U.S. Chemical-Destruction Ship Departs for Syria Mission

Global Security Newswire Staff
Jan. 28, 2014, 6:41 a.m.

A spe­cially equipped U.S. ves­sel em­barked on Monday for a mis­sion to neut­ral­ize Syr­ia’s dead­li­est war­fare chem­ic­als, the As­so­ci­ated Press re­ports.

The MV Cape Ray would need about two weeks to reach the Itali­an sea­port of Gioia Tauro, where it is ex­pec­ted to pick up hun­dreds of tons of chem­ic­al-war­fare stocks re­moved from Syr­ia by Dan­ish and Nor­we­gi­an trans­port ships. The U.S. ves­sel would carry the weapon agents and arms in­gredi­ents out to sea, where they would be com­bined with hot wa­ter and oth­er ma­ter­i­als in ma­chinery de­signed to gen­er­ate a re­l­at­ively harm­less waste.

The De­fense De­part­ment on Monday stated that end ma­ter­i­als “will be safely and prop­erly dis­posed of at com­mer­cial fa­cil­it­ies,” and stressed that none would be “re­leased in­to the sea or air.”

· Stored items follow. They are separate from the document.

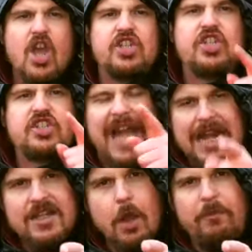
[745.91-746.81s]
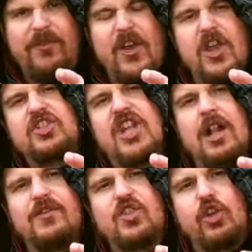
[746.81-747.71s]
Stand up for
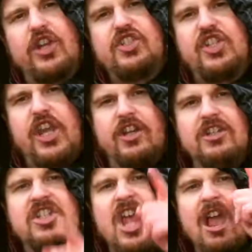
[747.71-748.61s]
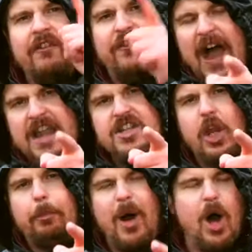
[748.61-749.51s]
yourselves, Christians. Find
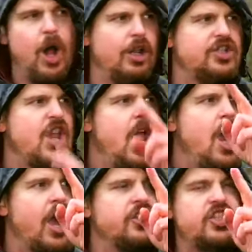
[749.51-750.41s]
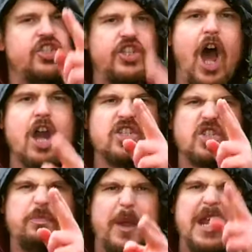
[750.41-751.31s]
your balls and start
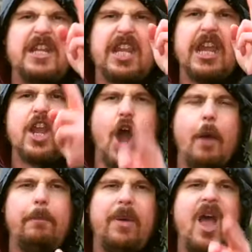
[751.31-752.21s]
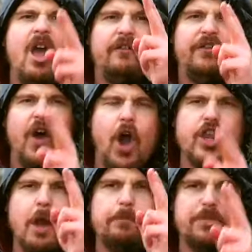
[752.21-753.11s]
speaking up for
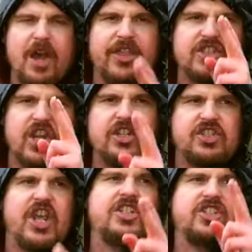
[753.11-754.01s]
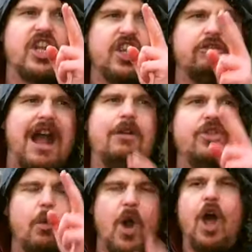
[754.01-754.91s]
your brothers and sisters around
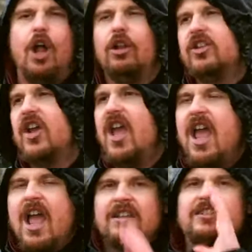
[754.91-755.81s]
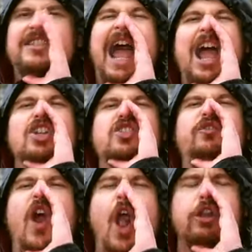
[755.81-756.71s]
the world. Deus
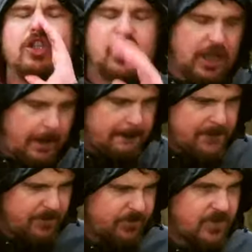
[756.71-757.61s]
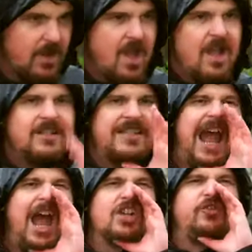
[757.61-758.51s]
Vult! Deus Vult!
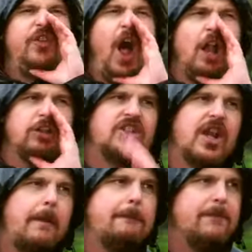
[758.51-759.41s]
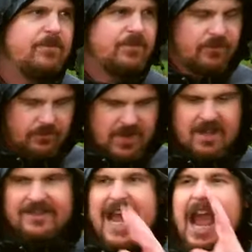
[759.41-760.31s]
Deus Vult! Deus Vult!
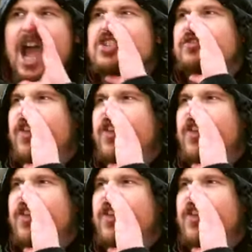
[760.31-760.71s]
Deus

Ap­prox­im­ately 35 non­mil­it­ary crew mem­bers and a num­ber of op­er­a­tions ex­perts were on the ves­sel, AP quoted De­fense De­part­ment spokes­man Col. Steve War­ren as say­ing on Monday. The Navy’s Mil­it­ary Seal­ift Com­mand as­sumed over­sight of the ship this week from the Trans­port­a­tion De­part­ment’s Ready Re­serve Force.

The Cape Ray is slated to ul­ti­mately take on more than five dozen people trained to run its chem­ic­al-de­struc­tion tech­no­logy, as well as pro­tec­tion per­son­nel and oth­er crew.

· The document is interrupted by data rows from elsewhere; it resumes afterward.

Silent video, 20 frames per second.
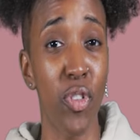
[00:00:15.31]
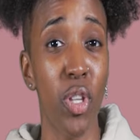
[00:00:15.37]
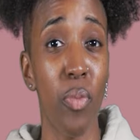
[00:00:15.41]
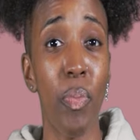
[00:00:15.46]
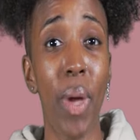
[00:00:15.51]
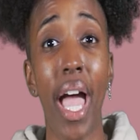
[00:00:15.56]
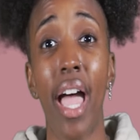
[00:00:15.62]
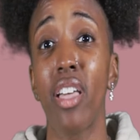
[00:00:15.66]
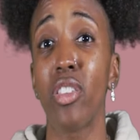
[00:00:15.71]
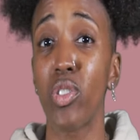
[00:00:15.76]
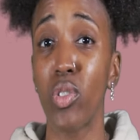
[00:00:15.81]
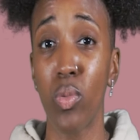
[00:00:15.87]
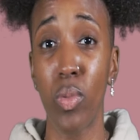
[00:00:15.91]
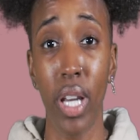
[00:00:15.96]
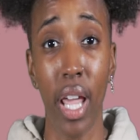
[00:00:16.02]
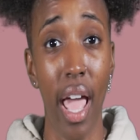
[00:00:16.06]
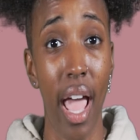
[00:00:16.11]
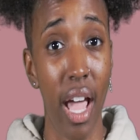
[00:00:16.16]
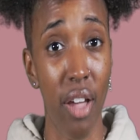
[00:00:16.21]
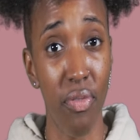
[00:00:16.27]
for the past two
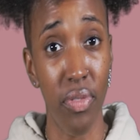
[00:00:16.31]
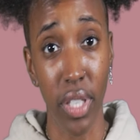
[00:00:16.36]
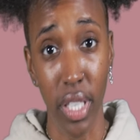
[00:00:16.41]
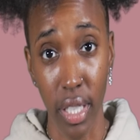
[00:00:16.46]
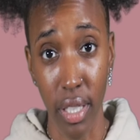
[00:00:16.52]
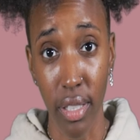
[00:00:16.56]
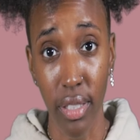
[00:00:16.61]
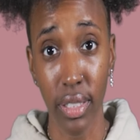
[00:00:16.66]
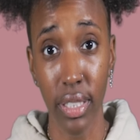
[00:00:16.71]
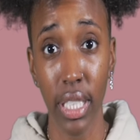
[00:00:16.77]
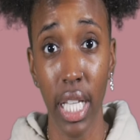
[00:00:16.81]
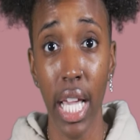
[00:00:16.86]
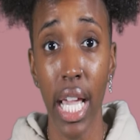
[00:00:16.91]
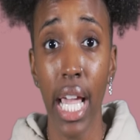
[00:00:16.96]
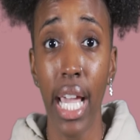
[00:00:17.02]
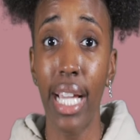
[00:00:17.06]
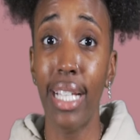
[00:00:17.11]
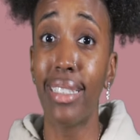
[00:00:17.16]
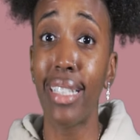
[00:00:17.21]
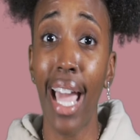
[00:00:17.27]
and a half years.
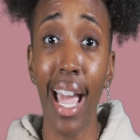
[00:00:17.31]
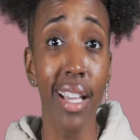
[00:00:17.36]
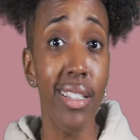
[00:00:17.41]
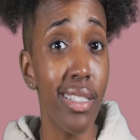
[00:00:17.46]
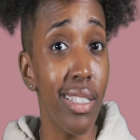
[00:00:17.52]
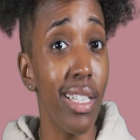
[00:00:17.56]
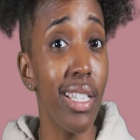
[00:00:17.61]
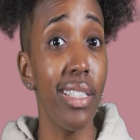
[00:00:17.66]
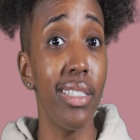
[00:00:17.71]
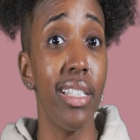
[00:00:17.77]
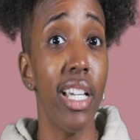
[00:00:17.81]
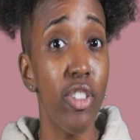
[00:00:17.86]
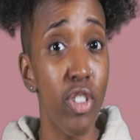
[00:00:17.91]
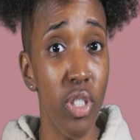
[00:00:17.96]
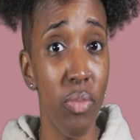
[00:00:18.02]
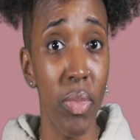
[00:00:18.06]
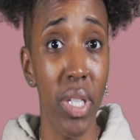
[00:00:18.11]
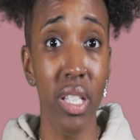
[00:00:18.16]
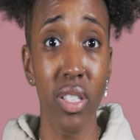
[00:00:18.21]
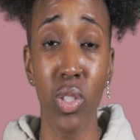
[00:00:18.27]
It's actually a
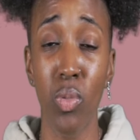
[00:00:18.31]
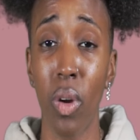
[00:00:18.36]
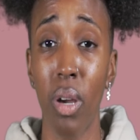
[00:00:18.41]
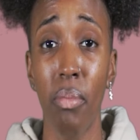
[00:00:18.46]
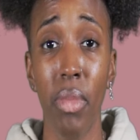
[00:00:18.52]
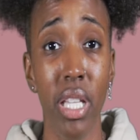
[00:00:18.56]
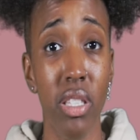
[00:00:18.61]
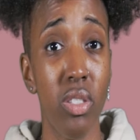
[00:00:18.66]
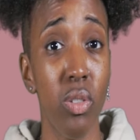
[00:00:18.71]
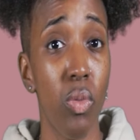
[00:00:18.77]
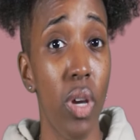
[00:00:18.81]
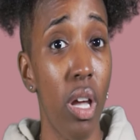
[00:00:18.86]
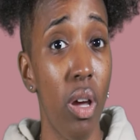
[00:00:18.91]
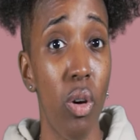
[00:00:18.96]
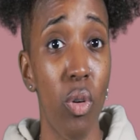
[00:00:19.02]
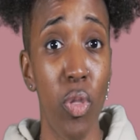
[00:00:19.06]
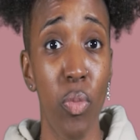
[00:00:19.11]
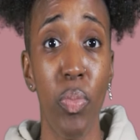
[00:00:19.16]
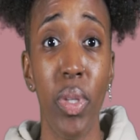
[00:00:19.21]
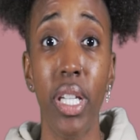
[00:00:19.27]
detriment to our mental
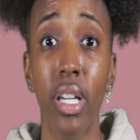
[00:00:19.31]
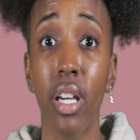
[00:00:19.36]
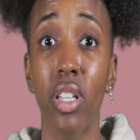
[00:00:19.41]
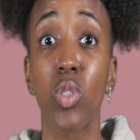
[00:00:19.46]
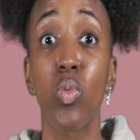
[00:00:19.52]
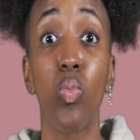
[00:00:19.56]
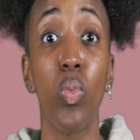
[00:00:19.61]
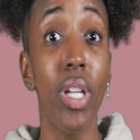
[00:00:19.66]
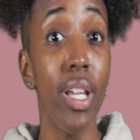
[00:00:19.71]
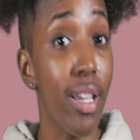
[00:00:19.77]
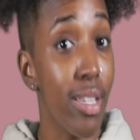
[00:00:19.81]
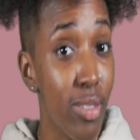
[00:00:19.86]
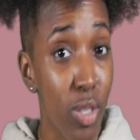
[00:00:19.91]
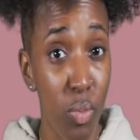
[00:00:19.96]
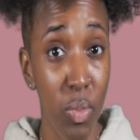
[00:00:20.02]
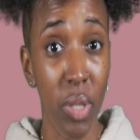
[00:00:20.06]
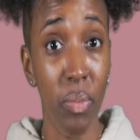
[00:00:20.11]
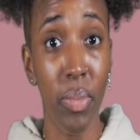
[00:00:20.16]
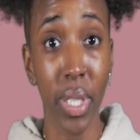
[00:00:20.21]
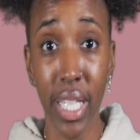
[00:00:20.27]
health because we as
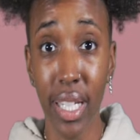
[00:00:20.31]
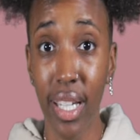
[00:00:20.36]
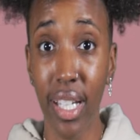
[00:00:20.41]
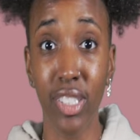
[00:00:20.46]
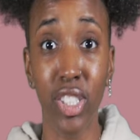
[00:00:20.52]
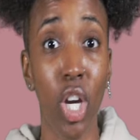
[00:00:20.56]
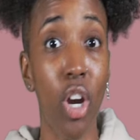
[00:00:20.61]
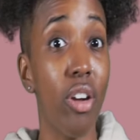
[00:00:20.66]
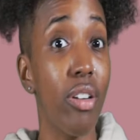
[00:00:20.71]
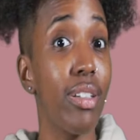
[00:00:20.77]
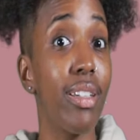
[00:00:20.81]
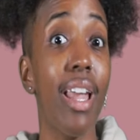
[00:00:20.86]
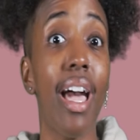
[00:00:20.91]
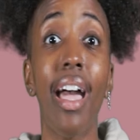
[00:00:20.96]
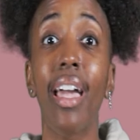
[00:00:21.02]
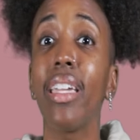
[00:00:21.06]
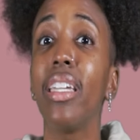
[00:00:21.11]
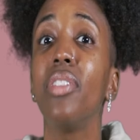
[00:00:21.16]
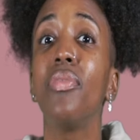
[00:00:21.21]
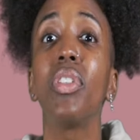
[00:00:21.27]
human beings are
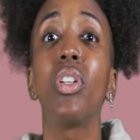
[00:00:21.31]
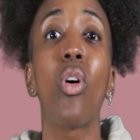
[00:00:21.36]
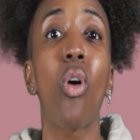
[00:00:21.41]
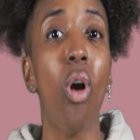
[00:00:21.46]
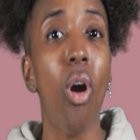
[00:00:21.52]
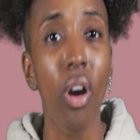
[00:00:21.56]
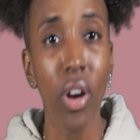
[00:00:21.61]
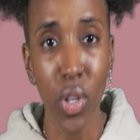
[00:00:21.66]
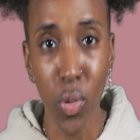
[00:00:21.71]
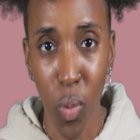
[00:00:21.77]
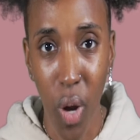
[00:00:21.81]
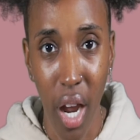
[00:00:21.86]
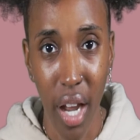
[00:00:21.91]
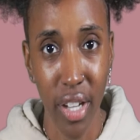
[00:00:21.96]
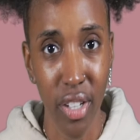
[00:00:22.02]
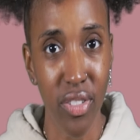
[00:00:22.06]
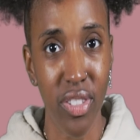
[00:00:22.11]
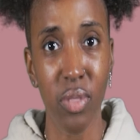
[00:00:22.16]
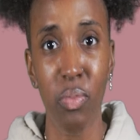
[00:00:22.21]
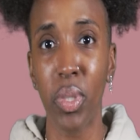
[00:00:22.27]
not even
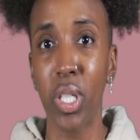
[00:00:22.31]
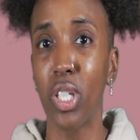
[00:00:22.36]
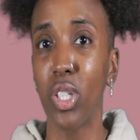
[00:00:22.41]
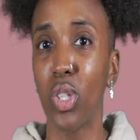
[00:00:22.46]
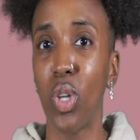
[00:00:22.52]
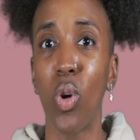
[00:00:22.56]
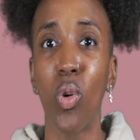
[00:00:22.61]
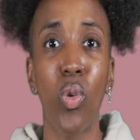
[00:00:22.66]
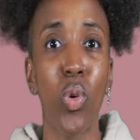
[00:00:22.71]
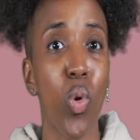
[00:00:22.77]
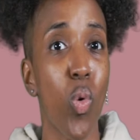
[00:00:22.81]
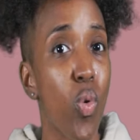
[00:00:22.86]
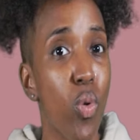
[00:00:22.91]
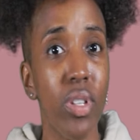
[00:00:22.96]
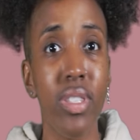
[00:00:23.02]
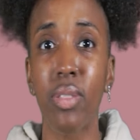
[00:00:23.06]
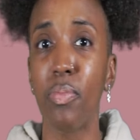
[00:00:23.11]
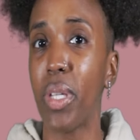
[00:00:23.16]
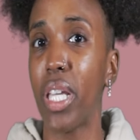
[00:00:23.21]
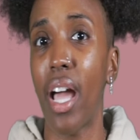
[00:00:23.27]
hardwired to be alone
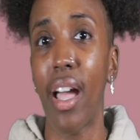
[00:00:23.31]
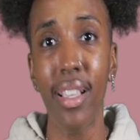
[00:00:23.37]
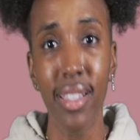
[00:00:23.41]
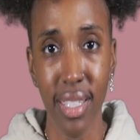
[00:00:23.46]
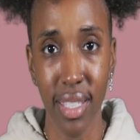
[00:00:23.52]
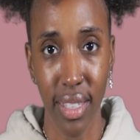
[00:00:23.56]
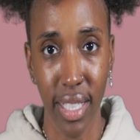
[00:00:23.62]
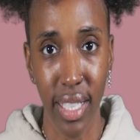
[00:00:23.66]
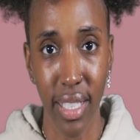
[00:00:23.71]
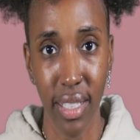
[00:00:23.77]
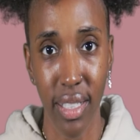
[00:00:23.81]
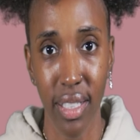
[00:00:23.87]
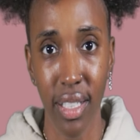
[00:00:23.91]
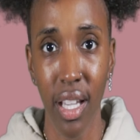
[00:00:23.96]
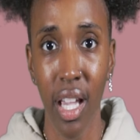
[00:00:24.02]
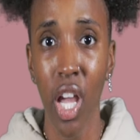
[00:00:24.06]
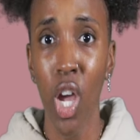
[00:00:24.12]
or to be isolated.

U.S. De­fense Sec­ret­ary Chuck Hagel said in a state­ment that ship per­son­nel are “about to ac­com­plish something no one has tried.”

As they pre­pared to set sail, Hagel told the work­ers, “You will be des­troy­ing, at sea, one of the world’s largest stock­piles of chem­ic­al weapons and help­ing make a safer world.”

Pri­or to de­struc­tion, though, the chem­ic­als must be trans­por­ted through Syr­ia by forces loy­al to Pres­id­ent Bashar As­sad. Dis­arm­a­ment of­fi­cials have placed high im­port­ance on pro­tect­ing the stocks dur­ing ship­ment through the war-rav­aged Middle East­ern na­tion.

As­sad’s re­gime on Monday placed its second load of the dan­ger­ous sub­stances on for­eign ships. En­voys and non­pro­lif­er­a­tion sources pegged the size of that cache at 15 to 20 tons, which means that about one-twen­ti­eth of As­sad’s most dan­ger­ous chem­ic­al stocks are now in in­ter­na­tion­al cus­tody, the New York Times re­por­ted.

Yet, As­sad’s gov­ern­ment “should be way down the road by now” in turn­ing over the ma­ter­i­als, said Chris­ti­an Charti­er, a spokes­man for the Or­gan­iz­a­tion for the Pro­hib­i­tion of Chem­ic­al Weapons. In­ter­na­tion­al au­thor­it­ies are un­der a self-im­posed dead­line to des­troy Syr­ia’s en­tire chem­ic­al ar­sen­al by the middle of 2014.

The Syr­i­an re­gime ad­mit­ted pos­sess­ing a chem­ic­al ar­sen­al and agreed to its de­struc­tion last year, after a nerve-gas strike al­legedly killed more than 1,400 people in a rebel-held Dam­as­cus neigh­bor­hood.